Laurent Wauquiez reviendra souvent sur ces emplois d’aide à domicile (des domestiques, quoi). Là, on a de la peine pour lui, car la recette est ratée. C’est dommage, mais c’est ainsi. Présenter des emplois du tertiaire, par définition liés à la richesse de la société (richesse qui elle se mesure à la force productive réelle, agricole, technologique et industrielle), alors même que c’est la source de cette richesse qui se tarit (l’industrie, l’agriculture, l’ingénierie), c’est faire preuve d’un manque de timing certain, surtout quand on porte une chemise rose d’homme dynamique.

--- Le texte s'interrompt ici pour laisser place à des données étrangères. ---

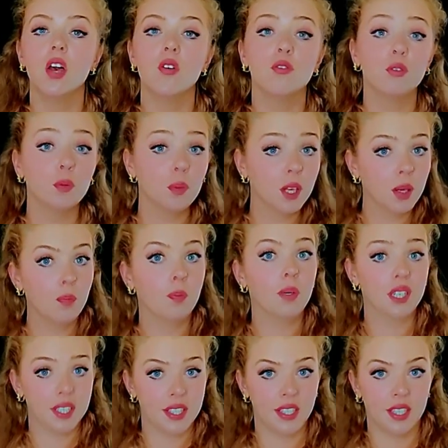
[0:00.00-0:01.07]
For me
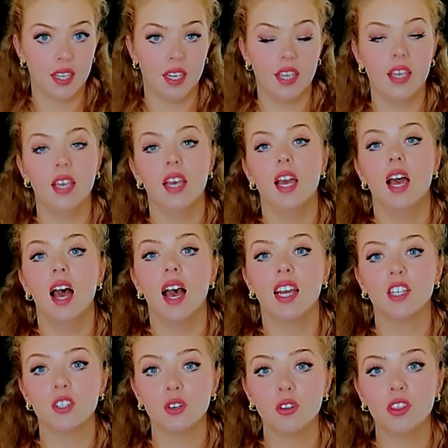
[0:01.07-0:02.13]
personally, I
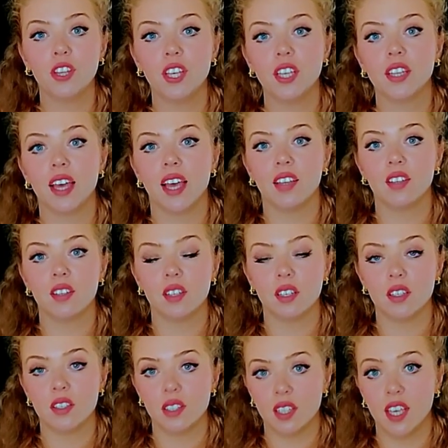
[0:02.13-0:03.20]
don't think that
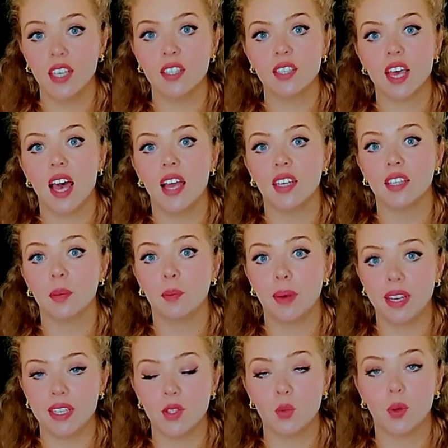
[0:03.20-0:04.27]
sticks are the
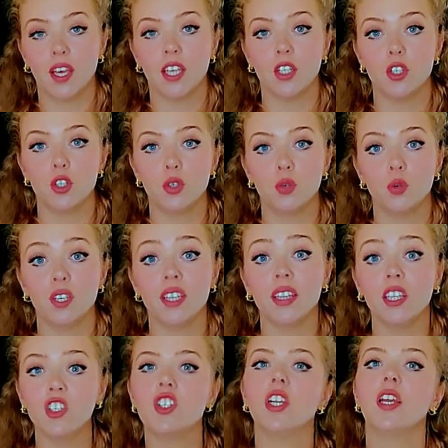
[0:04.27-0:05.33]
best way to
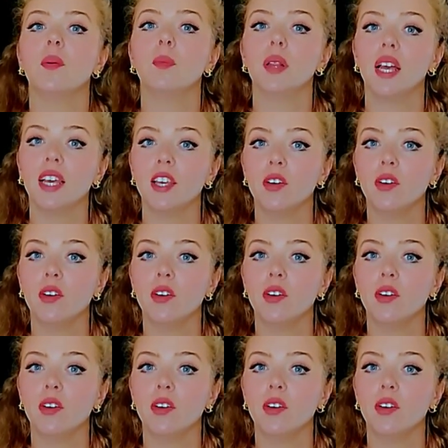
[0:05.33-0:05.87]
initially apply yourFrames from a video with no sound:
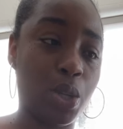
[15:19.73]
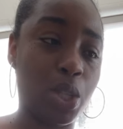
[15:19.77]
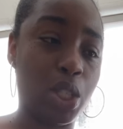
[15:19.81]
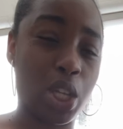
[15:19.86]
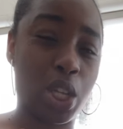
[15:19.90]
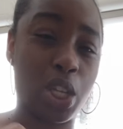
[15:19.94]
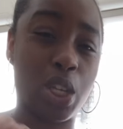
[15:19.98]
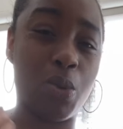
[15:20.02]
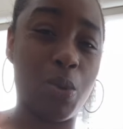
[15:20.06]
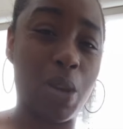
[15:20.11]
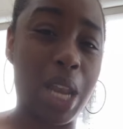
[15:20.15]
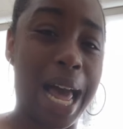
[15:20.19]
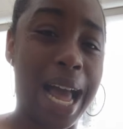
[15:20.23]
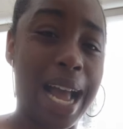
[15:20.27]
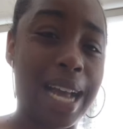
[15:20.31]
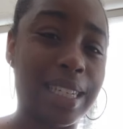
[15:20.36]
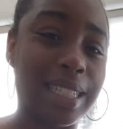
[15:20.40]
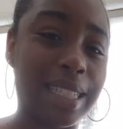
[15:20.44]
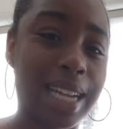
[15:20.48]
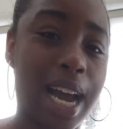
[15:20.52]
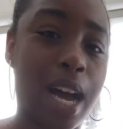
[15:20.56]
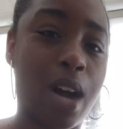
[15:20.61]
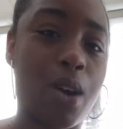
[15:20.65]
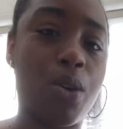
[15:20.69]
So you
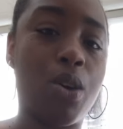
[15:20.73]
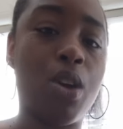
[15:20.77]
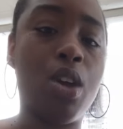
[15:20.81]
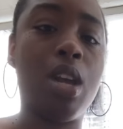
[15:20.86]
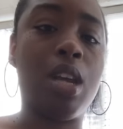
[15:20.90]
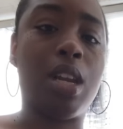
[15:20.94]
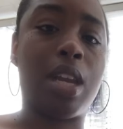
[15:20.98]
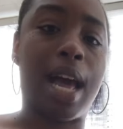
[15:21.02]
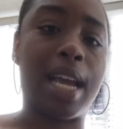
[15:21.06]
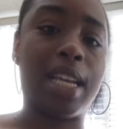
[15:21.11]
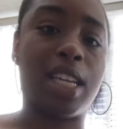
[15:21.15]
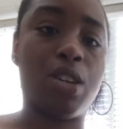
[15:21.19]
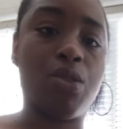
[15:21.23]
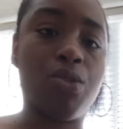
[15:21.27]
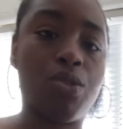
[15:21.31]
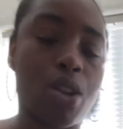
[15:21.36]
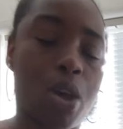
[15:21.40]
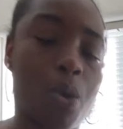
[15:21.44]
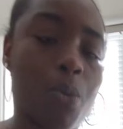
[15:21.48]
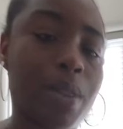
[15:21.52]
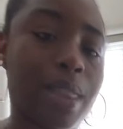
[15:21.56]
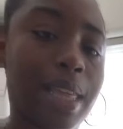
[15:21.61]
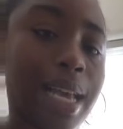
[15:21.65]
lash out. Like, you know what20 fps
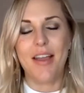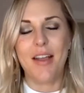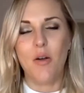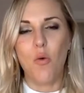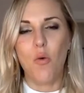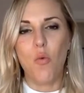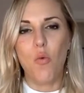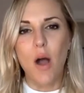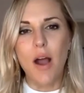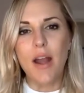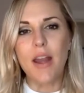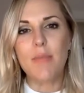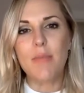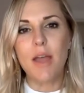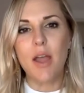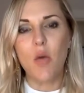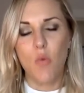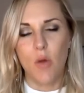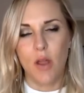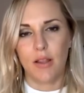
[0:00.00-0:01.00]
what am
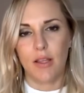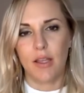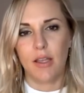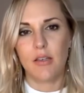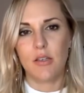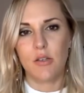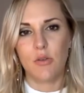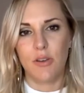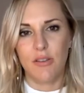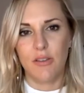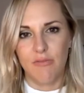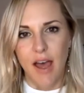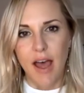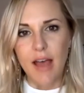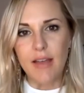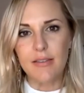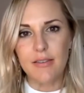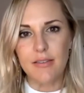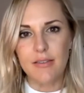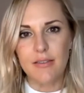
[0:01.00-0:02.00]
I willing to
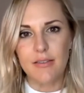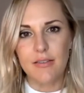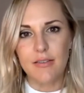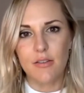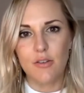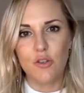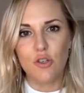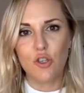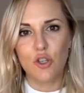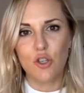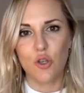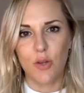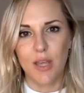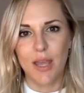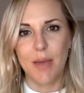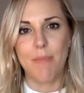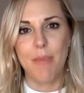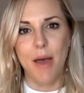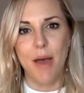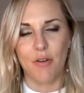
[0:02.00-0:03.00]
invest to
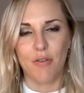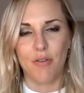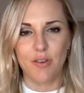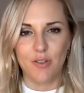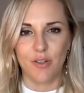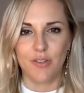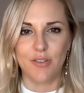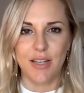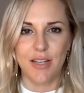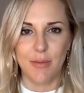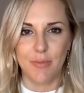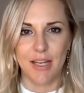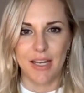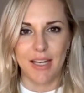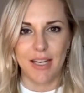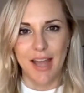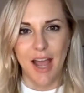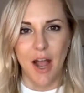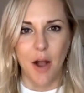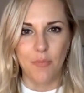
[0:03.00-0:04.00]
get better results than I'm
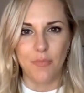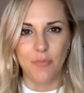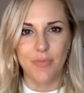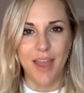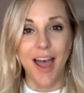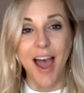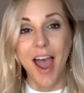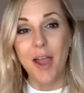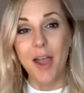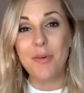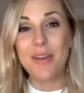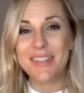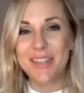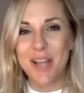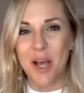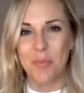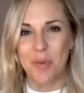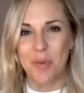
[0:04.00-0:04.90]
getting now? I always tell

C’est clair, Moati est déçu, il sent qu’il n’obtiendra pas de réponses qui calmeraient les souffrances du peuple de gauche (et du reste du peuple, car Moati est un homme de coeur). Alors il va orienter le débat sur une autre question, qui intéresse diablement les téléspectateurs : le pognon, ou c’est qu’il va le pognon, hein, Laurent ? Moati fait ici preuve d’un vrai travail de journaliste en posant la question suivante à Wauquiez : "Le président de la République a souhaité que les entreprises distribuent leurs bénéfices à raison d’un tiers pour l’investissement, un tiers pour l’actionnariat, un tiers pour les salariés. Or à Total (4), il y a 60 % pour l’investissement, 30 % pour les actionnaires, et 2 % pour les salariés. Qu’allez-vous faire ?"
Là, le secrétaire d’État à l’emploi balise un peu. Il sent qu’il aura du mal à s’en tirer avec sa réponse spontanée : "Nous allons interroger Total". Moati, du tac au tac : "Et s’ils disent non ?". Et là, grand moment de la soirée, Laurent Wauquiez aura cette réponse extraordinaire : "On a les moyens d’être plus coercitifs ! Sur les obligations en termes d’alternance ou d’apprentissage, ou de chances données aux jeunes, on peut demander à l’entreprise d’en faire plus, et notamment d’avoir des critères chiffrés. (5) Si jamais Total ne s’engage pas là-dessus, on peut être plus exigeant, et c’est quelque chose qu’on est tout à fait disposé à faire."
Pour ma part, j’offre dix tablettes de chocolat noir Lindt Excellence 90% cacao à celui qui me fournira le lien entre la question d’une plus juste répartition des bénéfices pour les salariés de Total et la réponse de Laurent Wauquiez.